**WHAT TO PRODUCE**
Below are some entries. Transcribe the lines from the one holding "[13:06.84-13:07.74]" to the one holding "[13:11.34-13:12.24]", inclusive, but not the pictures among them.

━━━━━ RECORDS FOR PROCESSING ━━━━━

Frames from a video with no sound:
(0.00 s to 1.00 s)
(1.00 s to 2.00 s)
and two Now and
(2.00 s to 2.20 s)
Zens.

━━━━━
━━━━━ RECORDS FOR PROCESSING ━━━━━

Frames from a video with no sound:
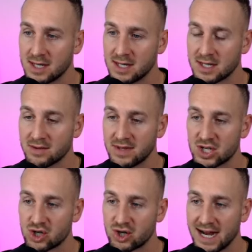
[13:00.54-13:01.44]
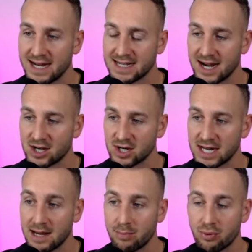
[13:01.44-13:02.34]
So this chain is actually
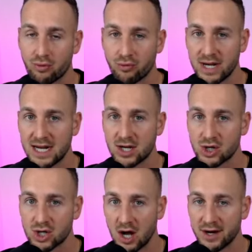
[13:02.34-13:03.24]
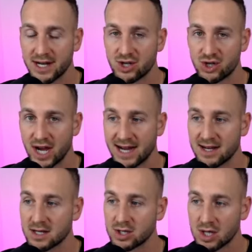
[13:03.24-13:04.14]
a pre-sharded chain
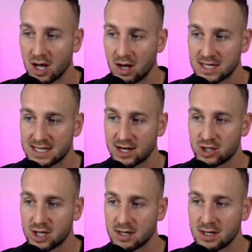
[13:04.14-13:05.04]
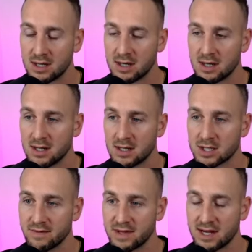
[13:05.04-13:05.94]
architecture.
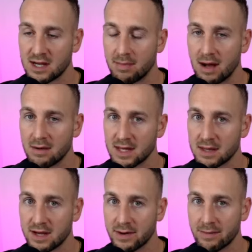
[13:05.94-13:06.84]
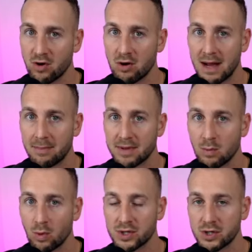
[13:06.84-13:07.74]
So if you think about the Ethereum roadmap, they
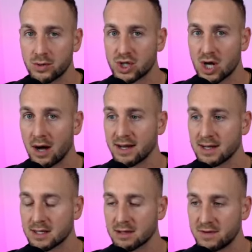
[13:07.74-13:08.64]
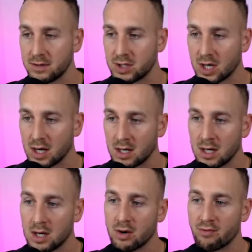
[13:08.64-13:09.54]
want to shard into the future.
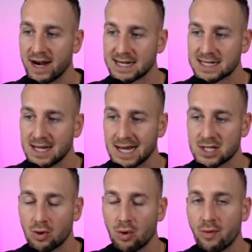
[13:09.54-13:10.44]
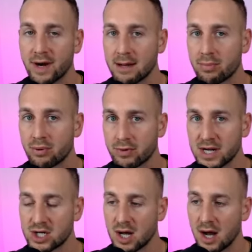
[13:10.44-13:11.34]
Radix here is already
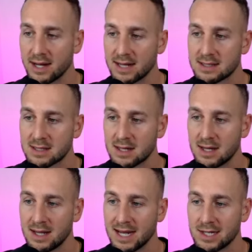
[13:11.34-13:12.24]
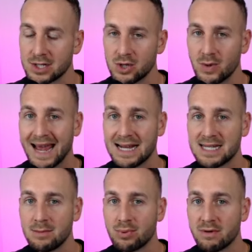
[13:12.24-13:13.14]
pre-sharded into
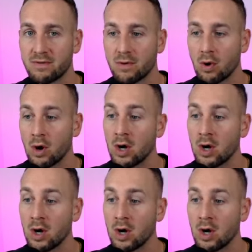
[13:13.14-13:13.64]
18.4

━━━━━

**ANSWER FOR THIS EXERCISE**
[13:06.84-13:07.74]
So if you think about the Ethereum roadmap, they
[13:07.74-13:08.64]
[13:08.64-13:09.54]
want to shard into the future.
[13:09.54-13:10.44]
[13:10.44-13:11.34]
Radix here is already
[13:11.34-13:12.24]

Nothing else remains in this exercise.